Христиана же, со своей стороны, не мешала Гамбе разливаться словесной рекой, дав волю его природной болтливости. Она слишком долго вынуждала его к молчанию, чтобы теперь отказать ему в этом воздаянии.
Семнадцать лет немоты уж по меньшей мере стоили того, чтобы подарить ему один час самозабвенной болтовни.
Гамба продолжал:
– Итак, я выбрался из стен тюрьмы, но еще не из пределов Германии. Меня могли сцапать в любой момент. Но моя ловкость и присутствие духа не изменили мне в эту решительную минуту.
Я со всех ног пустился в сторону маленькой деревушки Цальбах, где две недели тому назад, утром того самого дня, когда я так по-дурацки угодил за решетку в Майнце, я оставил свою маленькую повозку и старую одноглазую кобылу – мои обычные средства передвижения. Чтобы поменьше платить за постой, я их всегда определял в селениях поблизости от городов, куда направлялся. Когда я, порядком запыхавшись, подошел к дверям моего постоялого двора, как-то вдруг наступила ночь и совсем стемнело.
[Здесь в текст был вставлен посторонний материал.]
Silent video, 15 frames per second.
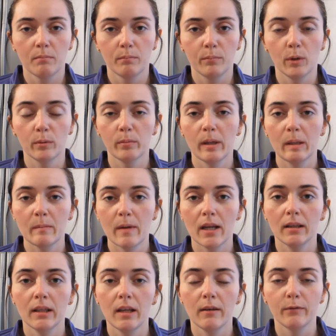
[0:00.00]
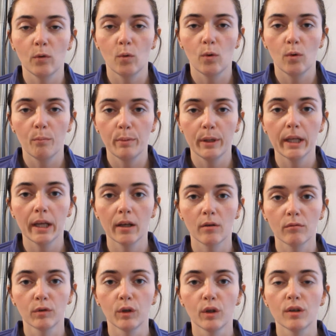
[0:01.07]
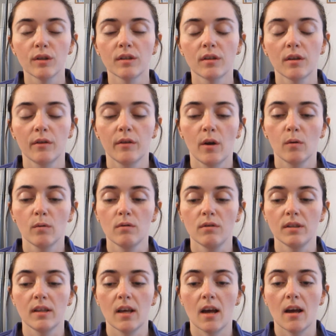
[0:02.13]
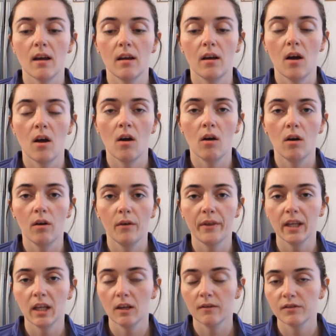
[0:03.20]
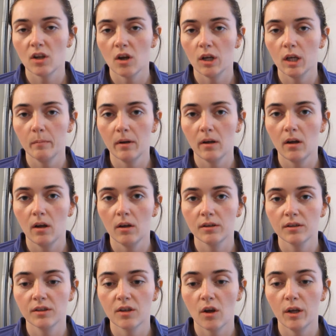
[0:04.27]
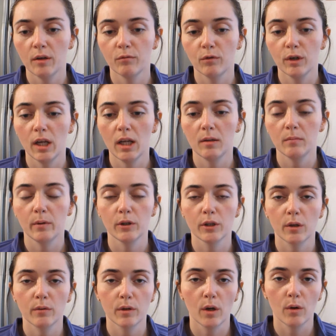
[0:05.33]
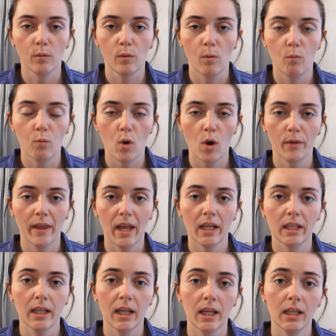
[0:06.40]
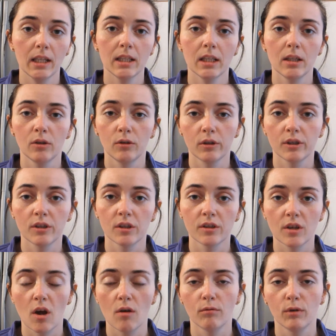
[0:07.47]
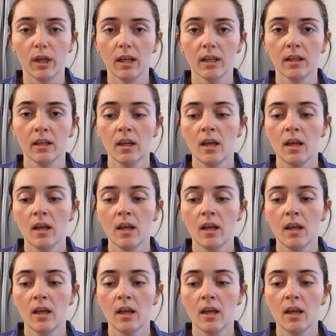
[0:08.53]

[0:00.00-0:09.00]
probably mainly for beginner runners, those that are thinking of starting running but don't know what they need in order to start running.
У воров свой особый бесовский нюх. А надо сказать, хозяин постоялого двора недаром выглядел сущим разбойником. Он-таки прознал, что меня засадили под замок, и своим проникновенным умом рассудил: мне, чтобы сгнить в тюремной камере, лошадь и повозка совсем не обязательны. А посему просто-напросто продал мою кобылу вместе с экипажем. Когда я входил во двор, он как раз вручал их покупателю, и лошадь уже была впряжена в повозку. Так что жадность этого мошенника оказалась мне на руку.
Я предстал перед хозяином гостиницы мрачный, как туча; при всех своих прыжках «рыбкой» и прочих гимнастических упражнениях на крутых насыпях тюремных укреплений я сохранил не то пять, не то шесть дублонов, зашитых в моем платье; я уплатил ему все, что был должен, и – гони, кучер! – отправился восвояси, сначала легкой рысцой, но едва завернул за угол, пустил свою кобылку во весь опор.
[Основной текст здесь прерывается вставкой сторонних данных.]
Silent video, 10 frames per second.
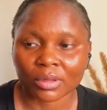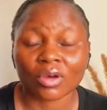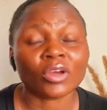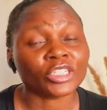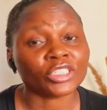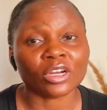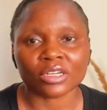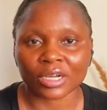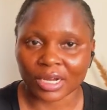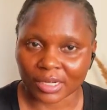Okay, she got
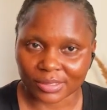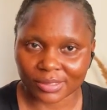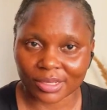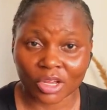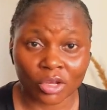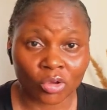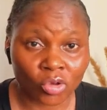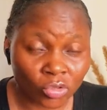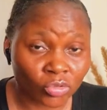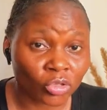the cats.
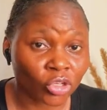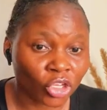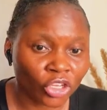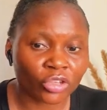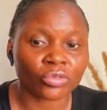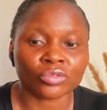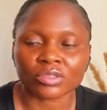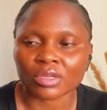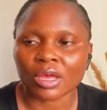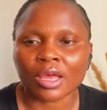Good,
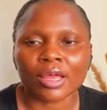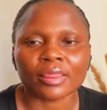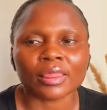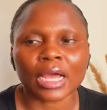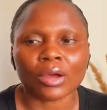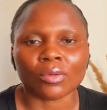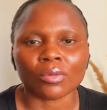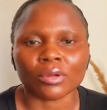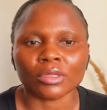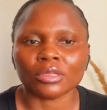cute
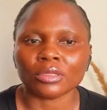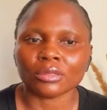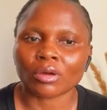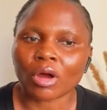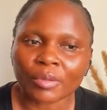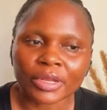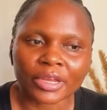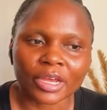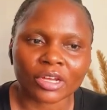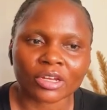now, coming
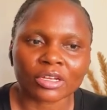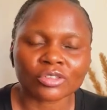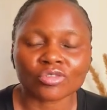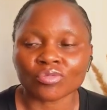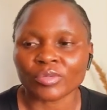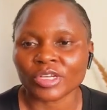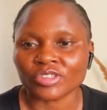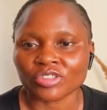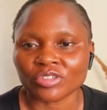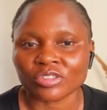here to
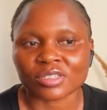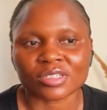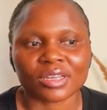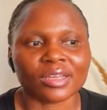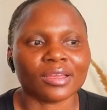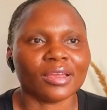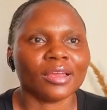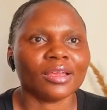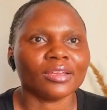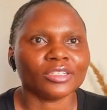mention to say
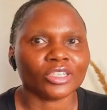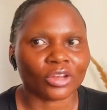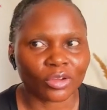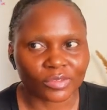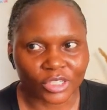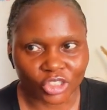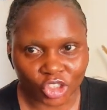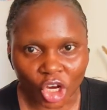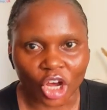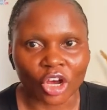she loves her
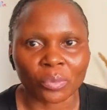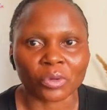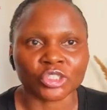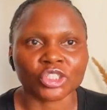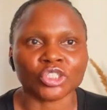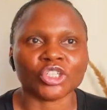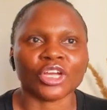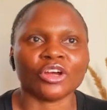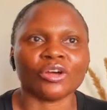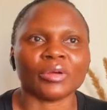job but she
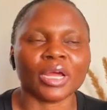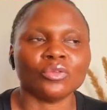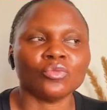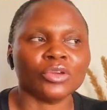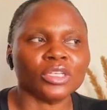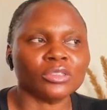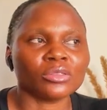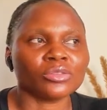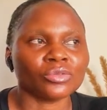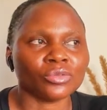uh, can't wait
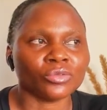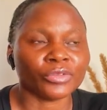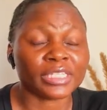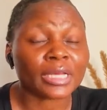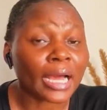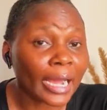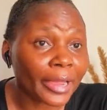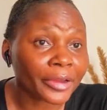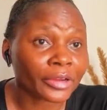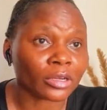to
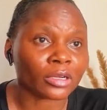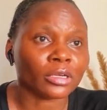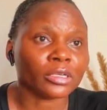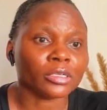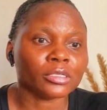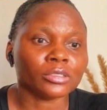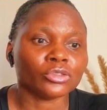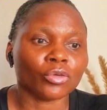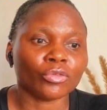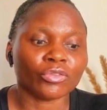retire.
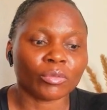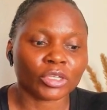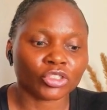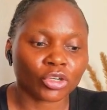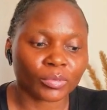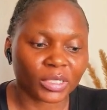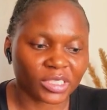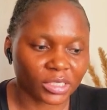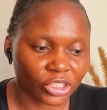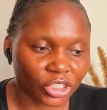No one from her job
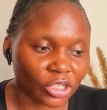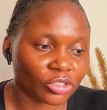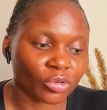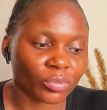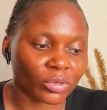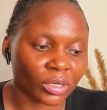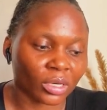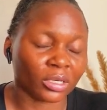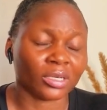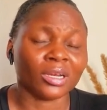has checked up on
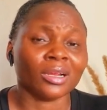her.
Ах! В тех нескольких словах, которыми мы обменялись с хозяином гостиницы, я, стремясь рассеять его подозрения, сообщил ему, будто меня отпустили на свободу с условием, что я немедленно покину Майнц.
Сверх того я у него купил немного провизии для своей кобылы и для себя. Я не боялся, что это внушит ему нежелательные сомнения. Деньги, которые им даешь, никогда не внушают хозяевам постоялых дворов никаких подозрений.
Всю ночь я гнал мою лошаденку крупной рысью. Наутро я приютился в поросшей лесом ложбине, где и просидел весь день предосторожности ради. Благодаря охапке сена и ломтю хлеба, захваченным в Цальбахе, мы с кобылой были избавлены от необходимости в поисках пропитания соваться в окрестные селения, где нас мог бы ожидать дурной прием.
Вечером мы снова тронулись в путь. Так мы протрусили еще двое суток, избегая больших дорог, городов и обитаемых строений, выискивая укромные тропки, скалы и леса и по возможности путешествуя в ночные часы.
На третий день, чувствуя, что мне уже удалось отъехать от Майнца довольно далеко, я немного осмелел. Солнце давно встало, а я все еще не потрудился залечь в овраг.
Мне чуть было не пришлось дорого заплатить за эту неосторожность. Обогнув какую-то изгородь, я вдруг нос к носу столкнулся с бургомистром, который был столь нескромен, что потребовал мои бумаги.
Я отвечал ему по-итальянски речью, беглость которой была отменна, однако этот чиновник, похоже, не смог оценить в ней ничего, кроме ее пылкости.
Не понимая по-итальянски, он напялил себе на нос очки.
Меж тем я, не считая себя обязанным ждать, пока он изучит мой язык, наградил свою кобылу добрым ударом кнута; почтенный чиновник только и успел, что посторониться, чтобы не быть раздавленным.
Когда он опомнился от потрясения, причиненного опасностью, которую только что избежала его драгоценная жизнь, я был уже далеко. Впрочем, не так далеко, чтобы не слышать, как он орет, грозя послать мне вслед отряд конной стражи.
Дело принимало скверный оборот. Подгоняя мою бедную старую кобылу криком и кнутом, я решительно углубился в лабиринт скал и тропинок, где никакая повозка, кроме моей, ни за что бы не прошла и где, по всей вероятности, жандармы не станут меня искать.